Bagi pengungsi, kembali bukanlah pilihan yang tepat untuk saat ini.
"Kami takut. Kami tidak punya tanah tempat kami bisa pulang. Pasukan masih ada di berbagai desa," kata Oo Say Ha (66), yang tinggal di kamp Mae La.
Juru bicara pemerintah Thailand Sansern Kaewkamnerd mengatakan negaranya tidak menetapkan batas waktu pengungsi harus kembali ke Myanmar.
"Kami tidak akan mengintervensi pemilu Myanmar. Apa pun hasilnya, jika sudah tercipta perdamaian di sana, kami akan mendorong para pengungsi untuk pulang," katanya.

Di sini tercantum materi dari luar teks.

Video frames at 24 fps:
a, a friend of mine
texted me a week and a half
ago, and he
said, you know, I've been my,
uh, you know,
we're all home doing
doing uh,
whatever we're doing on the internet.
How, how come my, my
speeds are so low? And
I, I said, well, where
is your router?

Thailand belum menandatangani Konvensi Jenewa tentang Status Pengungsi dan tidak memiliki hukum tertentu terkait pengungsi. Dengan keterbukaan Myanmar, pemerintah Thailand mendukung pemulangan pengungsi sebagai pilihan realistis.

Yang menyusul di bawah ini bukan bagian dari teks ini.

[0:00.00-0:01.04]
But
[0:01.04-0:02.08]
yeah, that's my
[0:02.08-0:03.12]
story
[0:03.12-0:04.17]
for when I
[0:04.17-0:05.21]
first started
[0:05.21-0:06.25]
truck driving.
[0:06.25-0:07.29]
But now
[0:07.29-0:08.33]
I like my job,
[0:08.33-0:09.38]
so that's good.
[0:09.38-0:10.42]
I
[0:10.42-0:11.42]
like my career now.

Beberapa bulan usai mengambil alih kekuasaan melalui kudeta pada 2014, junta Thailand menyatakan akan memulangkan para pengungsi yang tinggal di kamp-kamp penampungan, sebuah ide yang ditentang keras oleh berbagai organisasi HAM karena akan menimbulkan kekacauan.
Kepala Organisasi Pertahanan Nasional Karen, Jenderal Ner Dah Mya, mengatakan ia tidak percaya kesepakatan gencatan senjata yang telah ditandatangani kelompoknya, akan bertahan lama.
"Jika para pengungsi tinggal jauh di dalam Myanmar dan sesuatu terjadi, mereka akan sulit menyelamatkan diri lagi. Batas antara hidup dan mati itu tipis sekali," katanya kepada Reuters.